Emplois de services susceptibles d'être délocalisés au cours des cinq prochaines années 13 ( * )


Total 2006 : 39.000 emplois Total sur 2006-2010 : 202.000 emplois

Source : étude du cabinet Katalyse réalisée pour la commission des finances du Sénat

b) Principales victimes : les services aux entreprises, l'informatique et la recherche et développement

Seront principalement concernés par les pertes d'emplois au cours des cinq prochaines années le secteur des services aux entreprises (- 90.000 emplois) , ce qui témoigne du poids des « prestataires en délocalisations », mais aussi celui de l'informatique (- 37.000 emplois) et de la recherche et développement (- 20.000 emplois) , avec une proportion plus faible néanmoins dans ces deux derniers cas de délocalisations pures.

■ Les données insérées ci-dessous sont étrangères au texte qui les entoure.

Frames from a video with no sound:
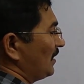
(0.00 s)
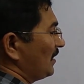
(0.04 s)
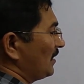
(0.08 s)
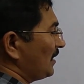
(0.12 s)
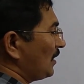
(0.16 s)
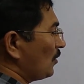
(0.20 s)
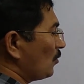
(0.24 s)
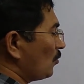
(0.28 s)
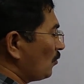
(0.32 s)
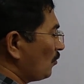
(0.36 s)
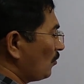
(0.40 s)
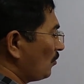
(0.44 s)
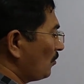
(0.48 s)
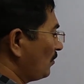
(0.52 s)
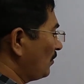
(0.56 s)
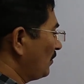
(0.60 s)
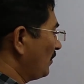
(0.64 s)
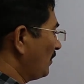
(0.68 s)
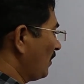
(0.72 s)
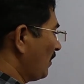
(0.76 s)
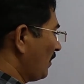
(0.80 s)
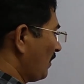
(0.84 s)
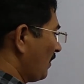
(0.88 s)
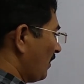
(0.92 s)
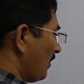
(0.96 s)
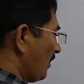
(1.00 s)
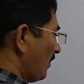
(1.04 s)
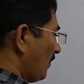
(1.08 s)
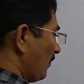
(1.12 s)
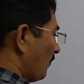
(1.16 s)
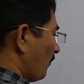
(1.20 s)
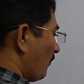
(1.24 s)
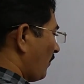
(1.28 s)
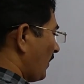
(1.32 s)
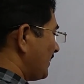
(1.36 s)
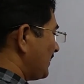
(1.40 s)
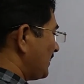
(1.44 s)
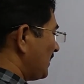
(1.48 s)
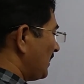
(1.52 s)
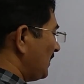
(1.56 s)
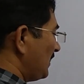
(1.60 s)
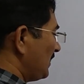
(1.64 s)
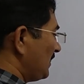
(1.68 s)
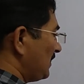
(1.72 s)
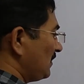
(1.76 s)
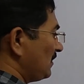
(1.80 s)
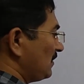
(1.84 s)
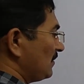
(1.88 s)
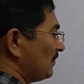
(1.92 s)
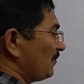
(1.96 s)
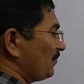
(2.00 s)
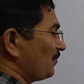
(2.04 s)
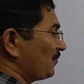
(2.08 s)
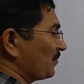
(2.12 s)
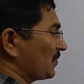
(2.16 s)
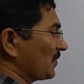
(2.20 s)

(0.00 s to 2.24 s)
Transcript: Now finally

Les services dotés d'une forte composante de proximité ne sont que très marginalement concernés.

Ce sont les secteurs les plus technologiques et les plus informatisés, à savoir la recherche et le développement (R&D) et le secteur de l'informatique, qui sont et seront les plus concernés par les délocalisations. L'élément « technologie » constitue ainsi un moteur essentiel du mouvement des délocalisations.

Les secteurs des services concernés au cours des 5 prochaines années par les délocalisations

Source : étude du cabinet Katalyse réalisée pour la commission des finances du Sénat

Part de l'effectif total touché chaque année sur la période 2006-2010

c) Une concentration sur les entreprises de grande taille

Si les entreprises de moins de 500 salariés représentent 35 % des emplois de services, elles ne représentent que 21 % des emplois susceptibles d'être délocalisés : les délocalisations resteront au cours des cinq prochaines années le fait des très grandes entreprises.

* 13 Les emplois comptabilisés ici sont ceux qui pourraient être localisés en France (donc hors délocalisations motivées par l'accès à un marché en fort développement).